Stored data
════════
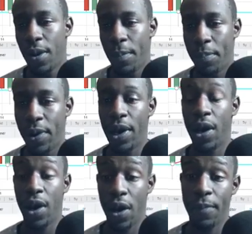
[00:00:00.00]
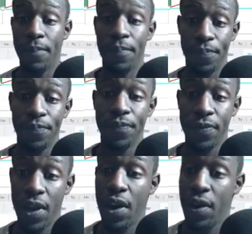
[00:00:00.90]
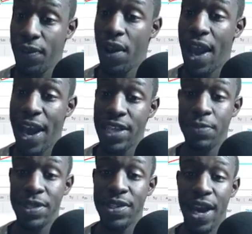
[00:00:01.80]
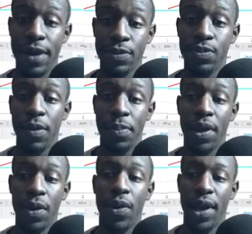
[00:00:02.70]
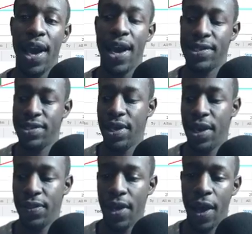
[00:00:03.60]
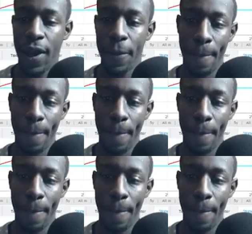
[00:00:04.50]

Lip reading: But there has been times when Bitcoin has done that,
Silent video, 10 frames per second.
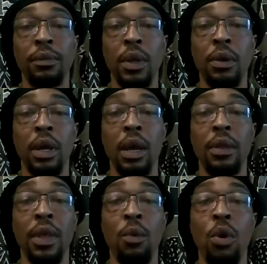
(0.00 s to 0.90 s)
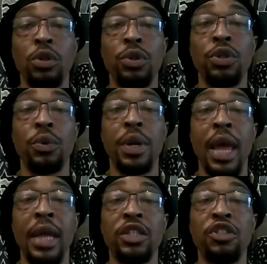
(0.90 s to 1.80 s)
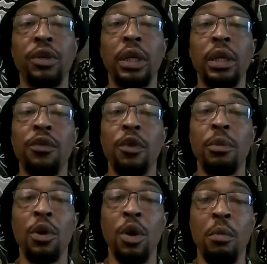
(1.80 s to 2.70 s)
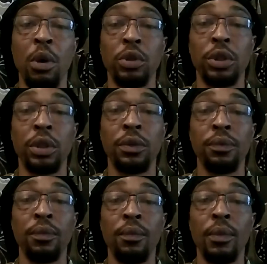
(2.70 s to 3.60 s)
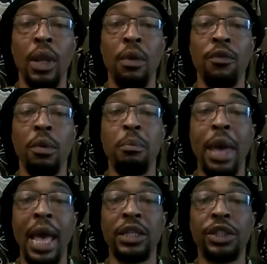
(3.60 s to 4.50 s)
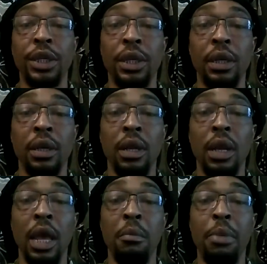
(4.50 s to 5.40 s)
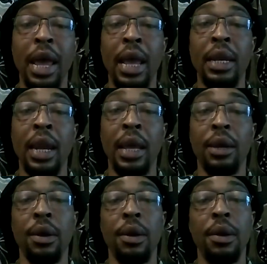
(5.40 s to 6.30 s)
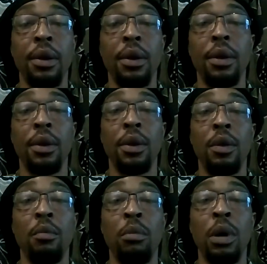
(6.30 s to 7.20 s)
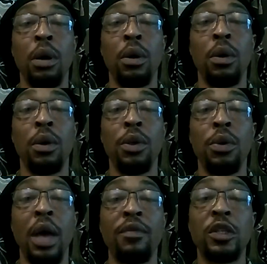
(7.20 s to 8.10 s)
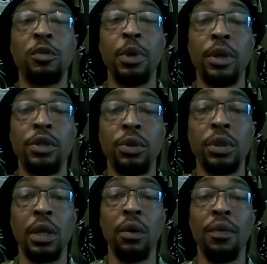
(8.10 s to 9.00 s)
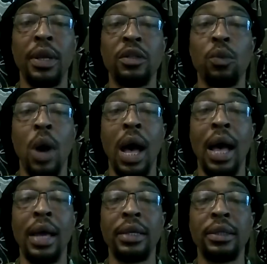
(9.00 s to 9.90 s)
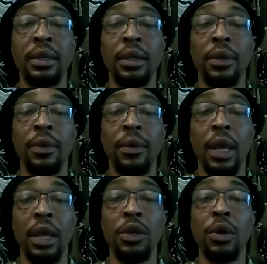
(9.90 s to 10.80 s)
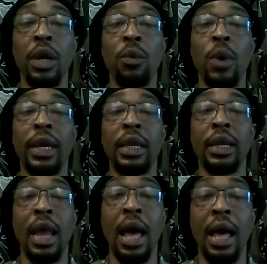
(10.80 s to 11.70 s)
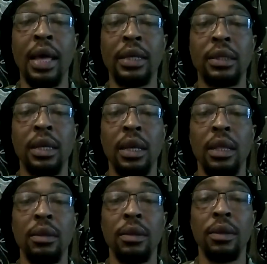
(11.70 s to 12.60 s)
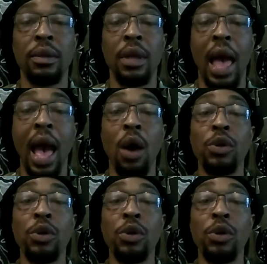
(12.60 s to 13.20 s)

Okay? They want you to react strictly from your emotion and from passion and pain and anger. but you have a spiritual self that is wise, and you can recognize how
════════
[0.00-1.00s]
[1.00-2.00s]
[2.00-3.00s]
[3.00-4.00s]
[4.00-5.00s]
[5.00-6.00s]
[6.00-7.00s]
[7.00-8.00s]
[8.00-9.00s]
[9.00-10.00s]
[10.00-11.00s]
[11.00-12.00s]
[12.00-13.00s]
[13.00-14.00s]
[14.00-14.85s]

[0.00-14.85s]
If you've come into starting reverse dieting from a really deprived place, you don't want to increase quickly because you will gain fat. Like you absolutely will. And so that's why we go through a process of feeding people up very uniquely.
════════
A clean copy is needed of the lines above from the one with "Lip reading: But" up to and including the one with "(11.70 s to 12.60 s)". Please set it down exactly, with no pictures.

Lip reading: But there has been times when Bitcoin has done that,
Silent video, 10 frames per second.
(0.00 s to 0.90 s)
(0.90 s to 1.80 s)
(1.80 s to 2.70 s)
(2.70 s to 3.60 s)
(3.60 s to 4.50 s)
(4.50 s to 5.40 s)
(5.40 s to 6.30 s)
(6.30 s to 7.20 s)
(7.20 s to 8.10 s)
(8.10 s to 9.00 s)
(9.00 s to 9.90 s)
(9.90 s to 10.80 s)
(10.80 s to 11.70 s)
(11.70 s to 12.60 s)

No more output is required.